T he wizarding world of Harry Potter is brought to life in Briggs Library’s “Harry Potter’s World: Renaissance Science, Magic and Medicine” traveling exhibition.

The exhibit is one of many developed by the National Library of Medicine that Briggs has scheduled for the next few years.

Former South Dakota State President David Chicoine and his wife, Marcia, covered the expenses of the exhibit, the presentation, the technical equipment and the shipping.

Library Operations Manager Emmeline Elliott said the exhibit is the first of its kind at Briggs, and has been in the works for nearly two-and-a-half years.

Harry Potter is a series recognized by nearly an entire generation, which is why bringing it to SDSU in a way that relates to academia was so important to the library, Elliott said.

“We were excited to bring Harry Potter in because it is the 20th anniversary of the U.S. release of the first book, so we thought that was kind of cool,” she said.

Plenty of Harry Potter artifacts are on display, including all seven books, the Marauder’s Map, miniature Quidditch balls and other replica props from the series.

Six banners near the display give information connecting potions, monsters, herbology, magical creatures, fantastic beasts and immortality to Renaissance ideas about science, magic and medicine.

“It’s cool to walk into the library and see something different set up,” said Carter Hausmann, sophomore family and consumer science education major. “It gives me a chance to take a break from homework and studying, and focus on something else for a little bit.”

Elliot said the exhibit has generated a lot of attention — not only among college students, but throughout the entire Brookings community.

“We’ve had students come in here — grade-school students – we’ve seen adults bring in their children,” she said. “I’m excited that the exhibit is generating so much interest and that it can reach such a wide audience.”

The connection between scientific ideas of the Renaissance and the magic that brought Harry Potter to life is what Erika Tritle, lecturer of religion at SDSU, explored Tuesday in her presentation “Imitating the Image of God and Conquering the Stars: Magic, Alchemy and Religion in the Roots of Modern Science.”

“The exhibit is about the Renaissance’s influence in the Harry Potter series, so she’s [Tritle] going to be expanding on that topic and talking about how the traditions, medicines, magic and religion of the Renaissance era are found in modern science and in the Harry Potter series,” Elliot said.

Tritle believes thinking about historical connections between magic, science and religion helps people understand the ideas behind the Harry Potter series and can help explain its immense popularity.

She hopes students who attended her presentation took away a richer understanding of Renaissance practices, and developed an idea of whether or not they agree there’s room for magic and fantasy in our scientifically-focused society.

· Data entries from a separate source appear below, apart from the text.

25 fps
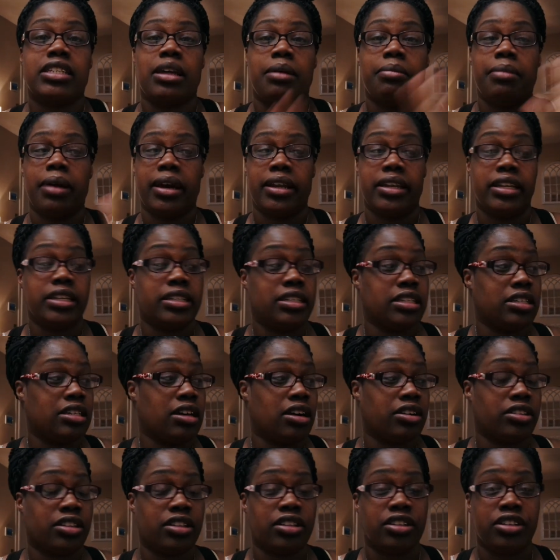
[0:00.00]
Somebody needs to
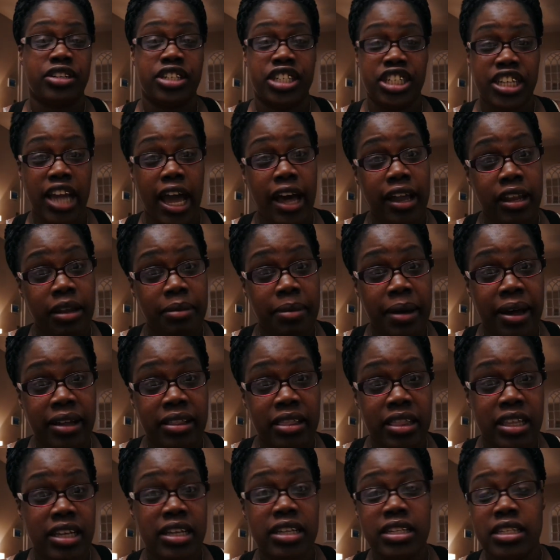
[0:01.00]
talk to their child
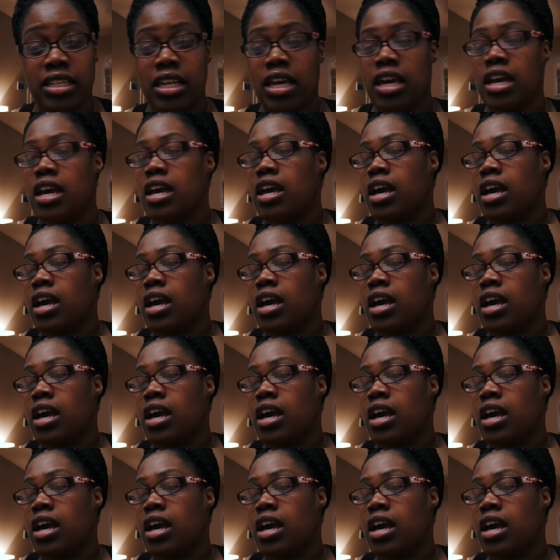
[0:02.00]
about this.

“I think we do, as human beings, think magically in a lot of ways,” Tritle said. “There are tensions within us for wanting to follow rational, logical and evidence-based programs of thought … but that doesn’t quite fulfill our imaginations.”

The Harry Potter’s World exhibit will remain displayed on the main floor of Briggs Library until March 24.

More traveling exhibits will make their way to Briggs, including a “Pictures of Nursing” exhibit in March and April 2020, commemorating the 85th anniversary of the SDSU nursing program, and a Frankenstein exhibit in October 2020.